Wissenschaftliche Erläuterung
Das ausströmende Wasser ist für den Rückstoß verantwortlich, der die Rakete antreibt. Die komprimierte Luft (Pressluft) sorgt dafür, dass das Wasser mit höchst möglicher Geschwindigkeit herausströmt.
Bau der Rakete
- PET-Flasche oder großer Wasserkanister
- zu 2/5 mit Wasser füllen
- Flaschenöffnung ist mit durchbohrtem Gummistopfen verschlossen, der ein Röhrchen enthält
- auf das Röhrchen wird ein Schlauch gesetzt, der mit einer Luftpumpe oder mit einem Kompressor verbunden ist
- Bei genügend hohem Überdruck löst sich die Rakete (Wie wird verhindert, dass die Luftpumpe mit fliegt?)
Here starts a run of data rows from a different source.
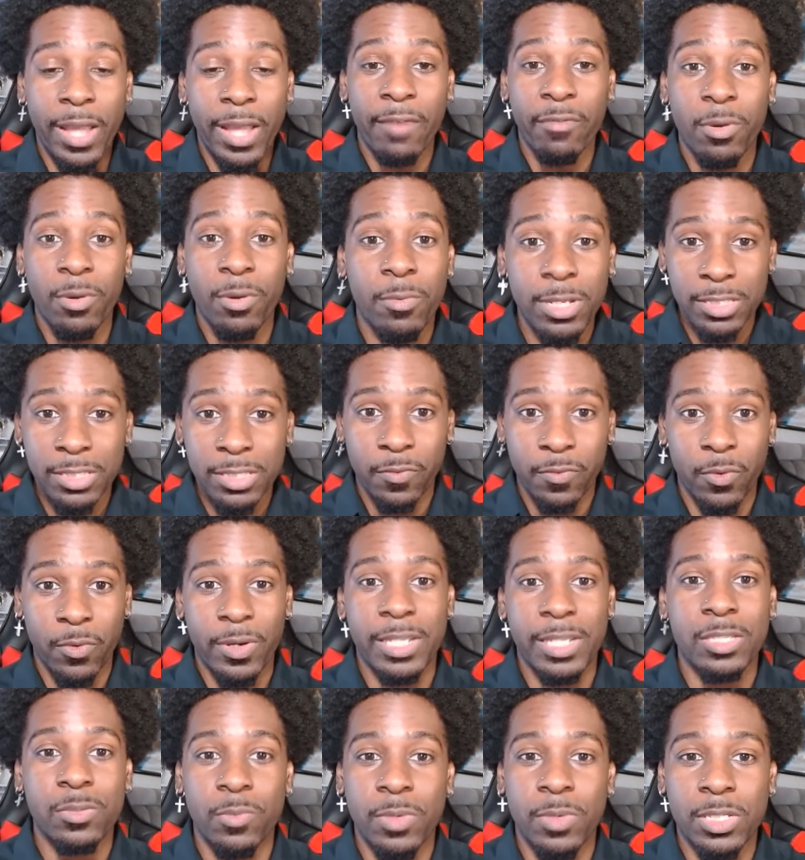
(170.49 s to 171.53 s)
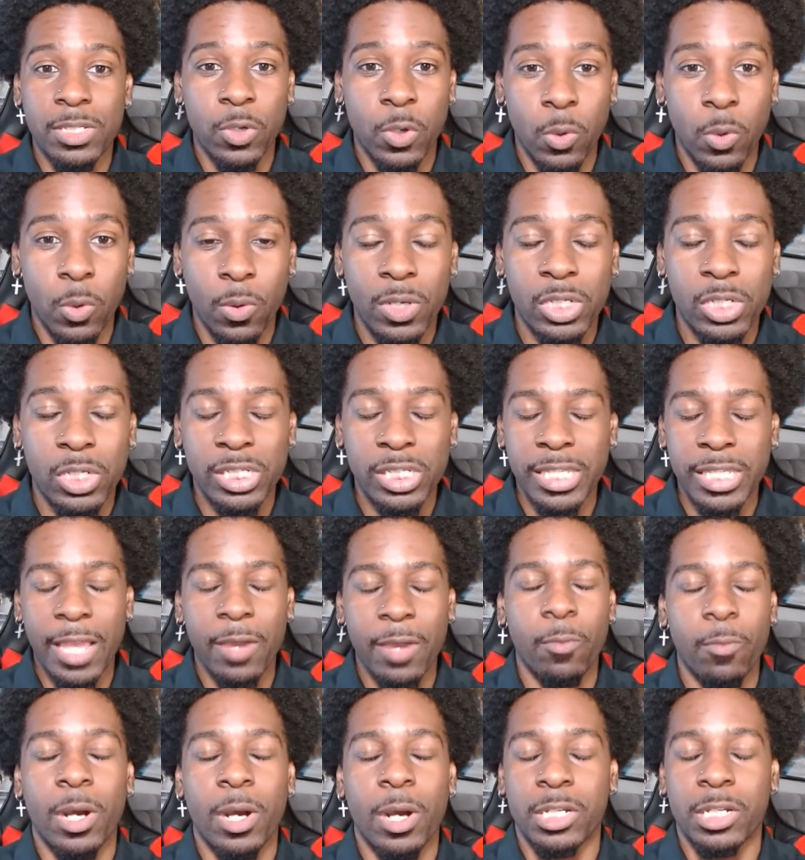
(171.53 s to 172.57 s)
Everyone's voice was gorgeous. It
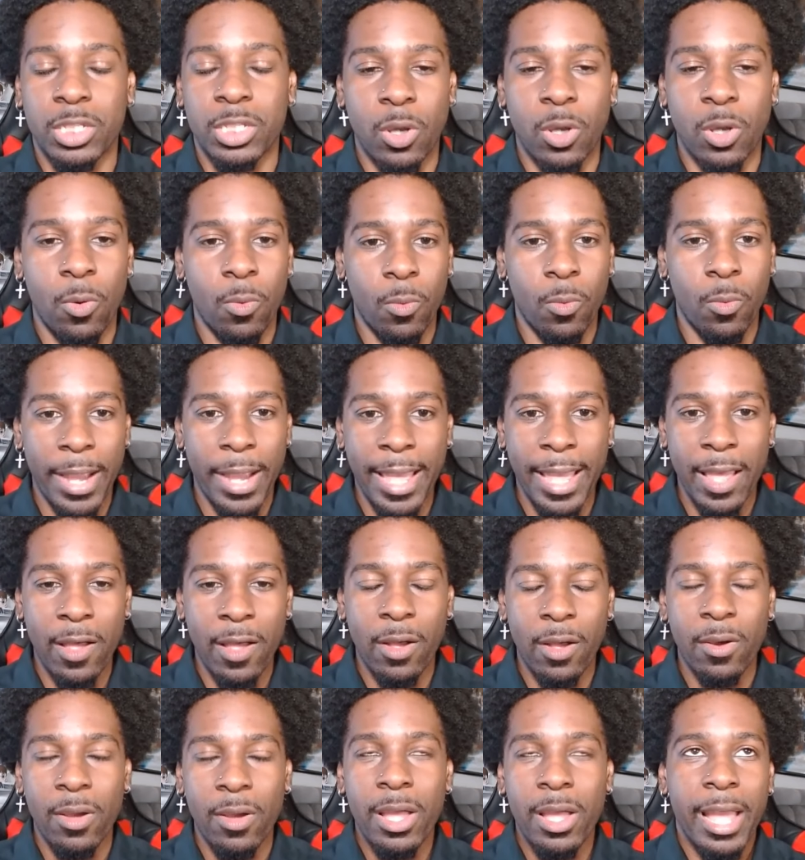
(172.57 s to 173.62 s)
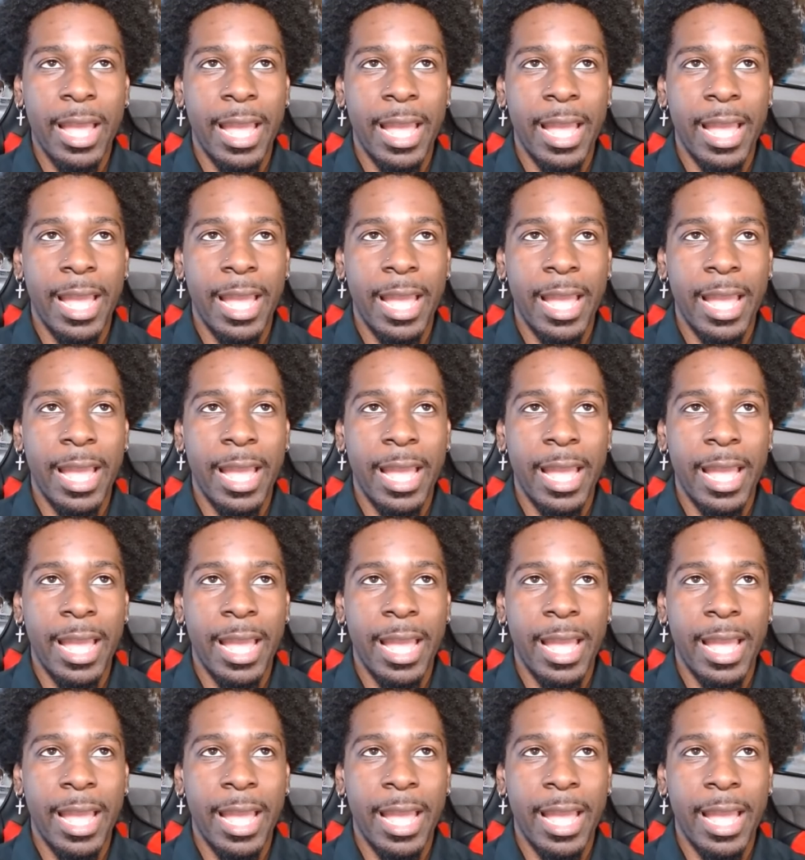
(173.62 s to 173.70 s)
worked so well.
Bei der Wasserrakete gilt das Prinzip: in die Rakete wird Wasser gefüllt (nicht ganz voll!) und das verbleibende Luftvolumen mit einer Luftpumpe aufgepumpt, also der Druck der Luft innerhalb der Rakete erhöht. Dieser Luftdruck schleudert nun das Wasser aus der Rakete, wodurch sie davonfliegt. Grundsätzlich also kein Unterschied zum Ballonfahrer, nur dass das Druckgefäß hier stabil ist und eben kein flexibler Gummiballon, und das Antriebsmedium ist Wasser + Luft anstelle nur Wasser. Interessante Fragestellungen hierzu sind: Wie viel Wasser soll eingefüllt werden, damit eine optimale Steighöhe erreicht wird? Wie hängt diese vom Anfangsdruck ab (soll heißen: ist es besser, sehr viel Wasser einzufüllen, um dann in der verbleibenden kleinen Restgasblase einen hohen Druck zu erzeugen, oder soll man gleich nur weniger Wasser - wenn ja: wie viel? -einfüllen, bei gleich hohem Druck in der Gasblase)?